I have always had great respect for single parents. But it wasn't until I was one (albeit temporarily) that I really understood the added layers of worry and the difficulty of having backup plans. While we're still new to Colorado, having been here for five months, we are starting to make friends and a small support system is forming. But going from having practically your whole family at your fingertips to having no one, it's been a challenge.
Maya has gotten sick for the first time since we've been here. She has a fever, cough, and a bit of a stomach ache. She's still in good spirits, luckily, but it's the first time it's added some new worries. Worries such as "If she gets really sick, I don't have a pediatrician chosen for her yet. Where do we go?", "If I need to run to the store to get more medicine, how can I take her with me?", "What if I have to take several days off of work, or worse, get sick myself?".
Luckily, my hubby will be here in 7 days and will be staying for three weeks. It will be so nice to once again have someone to carry the load of parenthood in the physical sense. Don't get me wrong - he's still very much involved in her parenting, as I call if I need advice or help, or just to have him try to talk some sense into her! I don't want it to seem like I'm doing this alone, because I'm not. But when he's 1500 miles away, there's only so much he can do to help us if an emergency arises.

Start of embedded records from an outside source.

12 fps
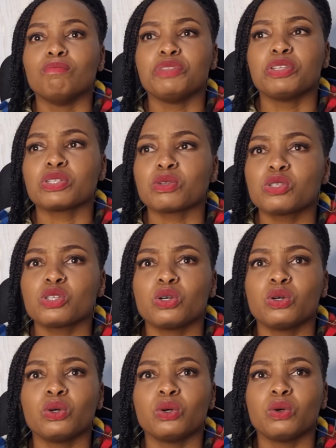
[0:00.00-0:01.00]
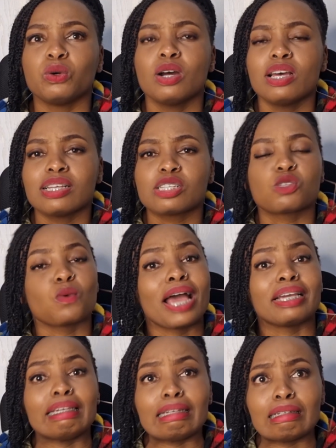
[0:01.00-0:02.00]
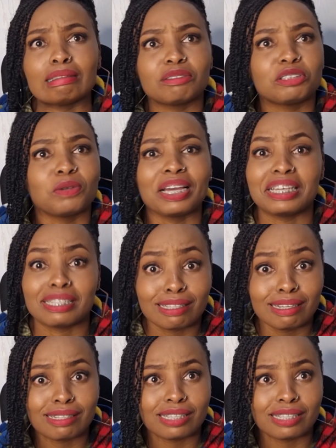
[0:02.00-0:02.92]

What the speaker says: There's also Swaggy C.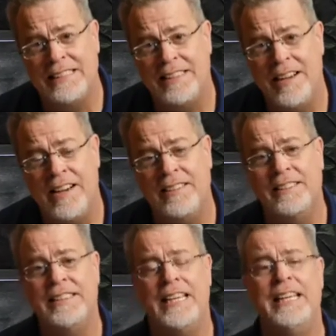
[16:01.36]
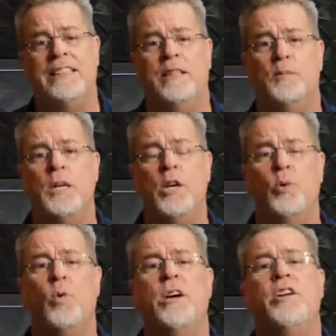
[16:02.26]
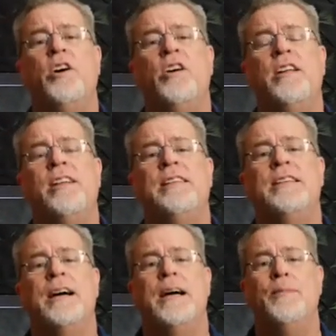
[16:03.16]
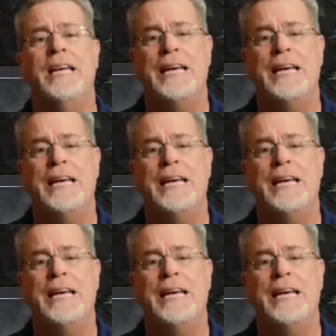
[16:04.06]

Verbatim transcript: God's kingdom one heart at a time,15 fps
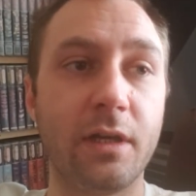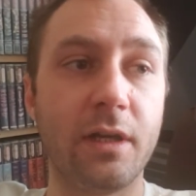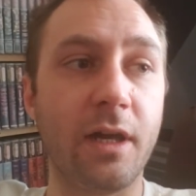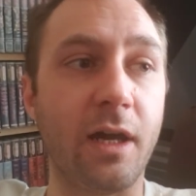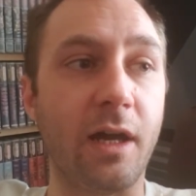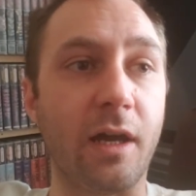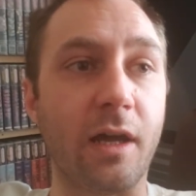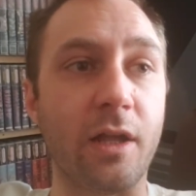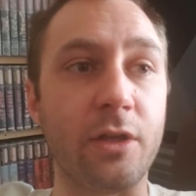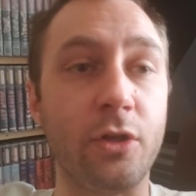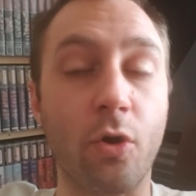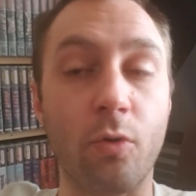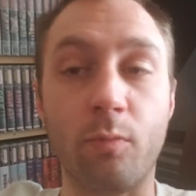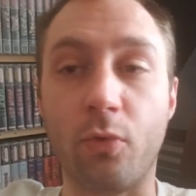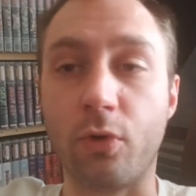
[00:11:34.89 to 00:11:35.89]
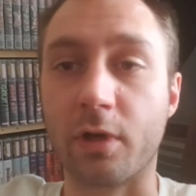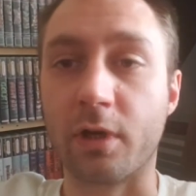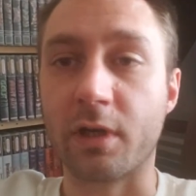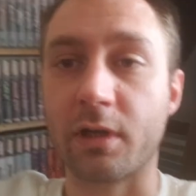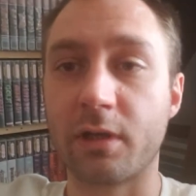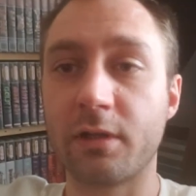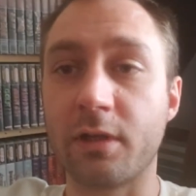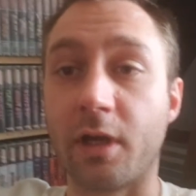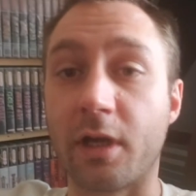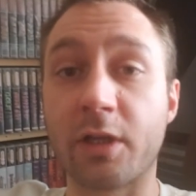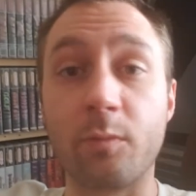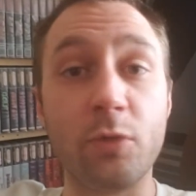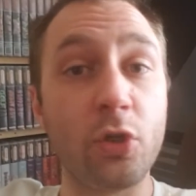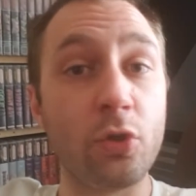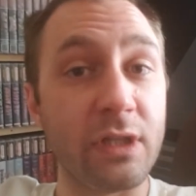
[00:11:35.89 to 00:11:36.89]
no more
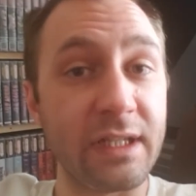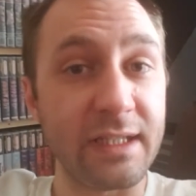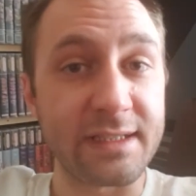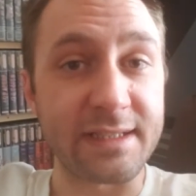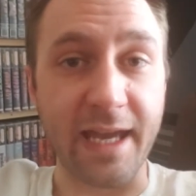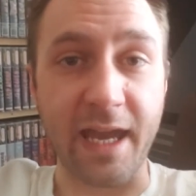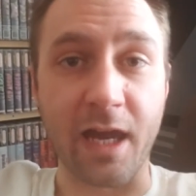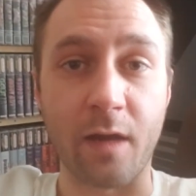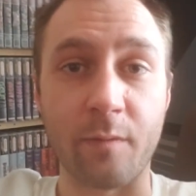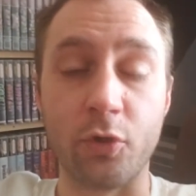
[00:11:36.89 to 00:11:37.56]
community tab,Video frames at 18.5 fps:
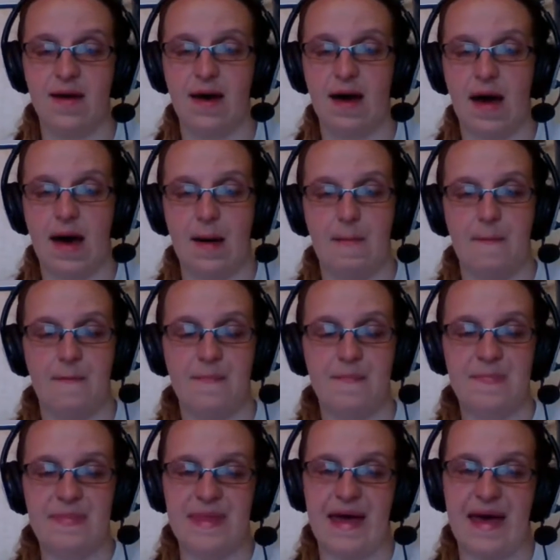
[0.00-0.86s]

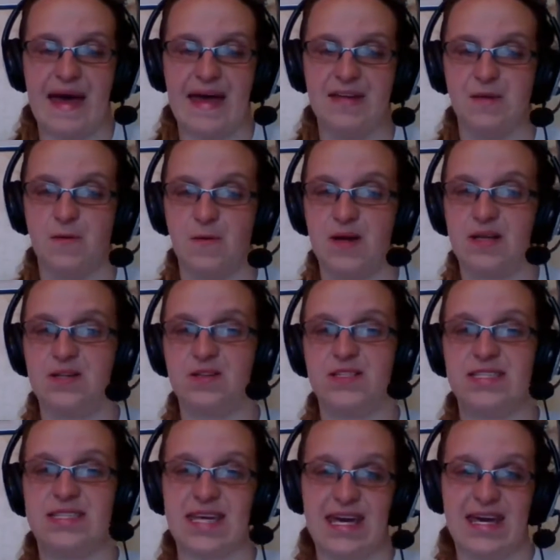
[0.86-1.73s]
I don't
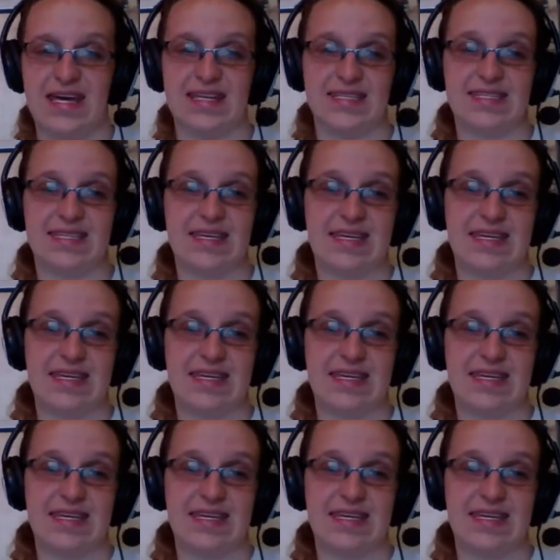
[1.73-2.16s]
understandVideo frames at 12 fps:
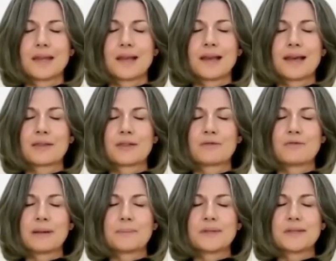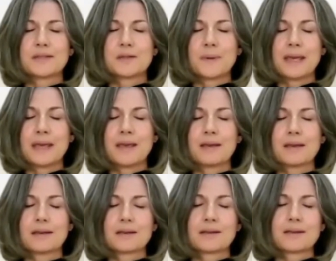Allow the ribs to be
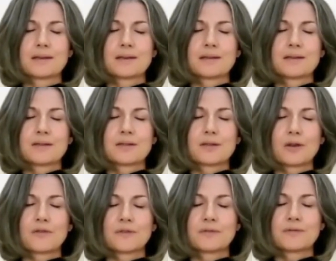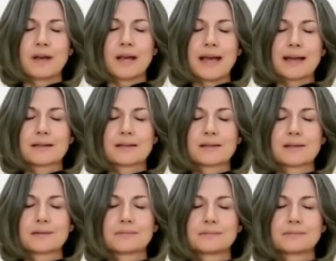soft and relaxed.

Single parents with little to no support systems have the toughest job. I just finished reading a book based in China where a 12 year old girl's father passed away, then the mother was dying and worried sick about what would happen to her child. The girl bravely told her mother she would be fine, and upon her passing, moved in with a friend of her father's and his family. It saddens me to think of those parents who have no idea what would happen to their child if something happened to them. It's made me so much more aware now that we've been out here on our own. It's so important to have a support system to help carry on in times of need.
For now, I'll continue to feed my daughter ibuprofen and chicken noodle soup. And pray that we can make it through this week until we get her dad back in our presence! And Diva Mom can take a few deep breaths and thank God that I'm not in this alone.